Novel compost company finds fertile ground in Carleton Place
Private compost collection company based on subscription model
An Ottawa Valley business that launched a unique compost service in Almonte two years ago is expanding.
Several hundred households, a handful of restaurants and even a few schools have signed up with Just Good Compost and its private organic waste collection program.
The husband and wife team of William Affleck and Kelley Scott expanded their simple solution to small-scale household compost collection to Carleton Place this month.
"Small municipalities are in a real bind because it doesn't make any sense to have a compost program," said Affleck, pointing to the low population density, long distances and "vermin trouble" that can make rural compost operations a non-starter.
But in Almonte, Just Good Compost has found residents are willing to "pay to peel."
He's tapping into a growing desire among many to prevent their organic waste from festering for a lifetime in a landfill and the "pang of guilt" that comes with it.
"I feel like I am just a spark — there was something that was here already," he said.
Affleck said the business model he hit on by accident could be duplicated in any small town where low population density makes an organic waste collection program unworkable.
The "accident" occurred while Affleck was studying social psychiatry in Montreal, a discipline that focuses on the social determinants of mental health and recovery.
"One of the things that happens with people with mental illnesses is they become isolated — their life gets smaller and smaller and smaller and they tend to get trapped in their basements," Affleck observed.

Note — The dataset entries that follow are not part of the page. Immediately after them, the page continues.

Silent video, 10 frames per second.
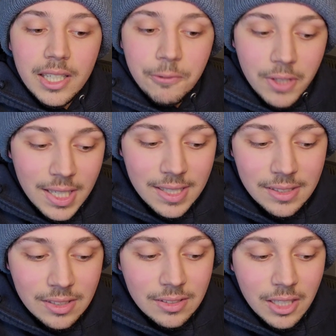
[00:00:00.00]
If
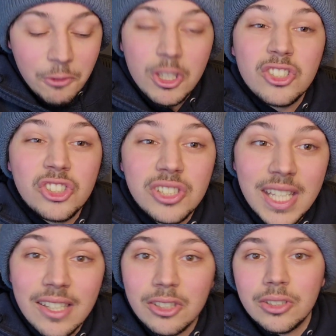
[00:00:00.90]
his
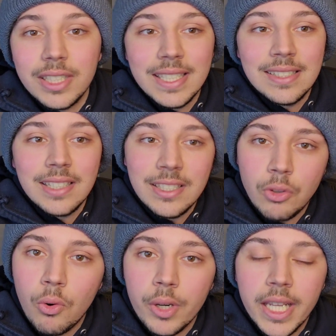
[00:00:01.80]
skill
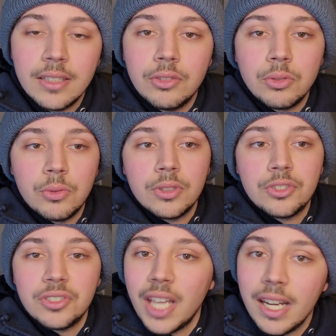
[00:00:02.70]
is oriented
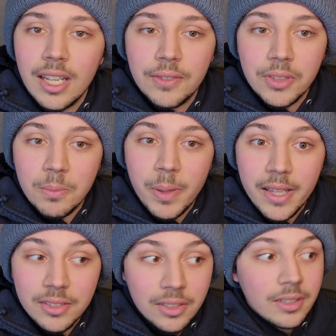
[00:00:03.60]
towards just getting after the
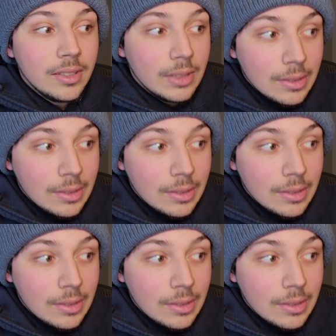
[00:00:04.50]
passer,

In Montreal's Plateau neighbourhood, Affleck encountered a quirky, free-spirited neighbourhood character who operated a small-scale compost service from the seat of his bicycle.

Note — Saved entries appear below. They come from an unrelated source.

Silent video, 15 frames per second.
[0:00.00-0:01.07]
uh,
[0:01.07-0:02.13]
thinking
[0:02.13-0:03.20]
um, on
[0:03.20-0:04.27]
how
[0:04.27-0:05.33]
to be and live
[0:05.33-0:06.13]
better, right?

Affleck said he watched the man pedal through the neighbourhood, collecting household food scraps in a bucket and turning them into rich, dark compost in his backyard, then returning those dividends to his clients.
Now a doctor of psychiatry, Affleck said that simple, pedal-powered business had given the man purpose and a role in the life of his community.
Today, Affleck has put his psychiatry career on hold. He and Scott bought a commercial van and hundreds of used, 13-litre food-grade plastic buckets.
They have signed up hundreds of residential customers, but also business owners like Gwen Neelin whose quaint Almonte sandwich shop now has suitable place for the egg shells, onion skins and bread crusts that are a necessary part of its waste stream.
"It's really just my own peace of mind and feeling like I'm not contributing to massive food waste," said Neelin.
Affleck and Scott employ almost two dozen workers with developmental disabilities to wash and bleach buckets to a nearly new condition, making them ready for the next rotation.
At Lanark County Support Services, while Afflect cut cheques for Just Good Compost employees for their work, Trevor enthusiastically volunteered for an interview and vouched for the bucket washing work he was engaged in.
"It's gross," he said, holding up an extended thumb and laughing.
The waste is composted at a facility in Perth.
Once a year, Just Good Compost clients are invited to an end-of-year barbecue where they meet like-minded neighbours who can take home compost for their gardens.
The town will subsidize compost subscribers at the rate of $75, which brings an annual household organic waste pickup plan from $275 down to $200.
Affleck and Scott believe the model will appeal to many small towns that struggle to justify their own organic waste program, as well as offering paid work to people who might otherwise have difficulty finding it.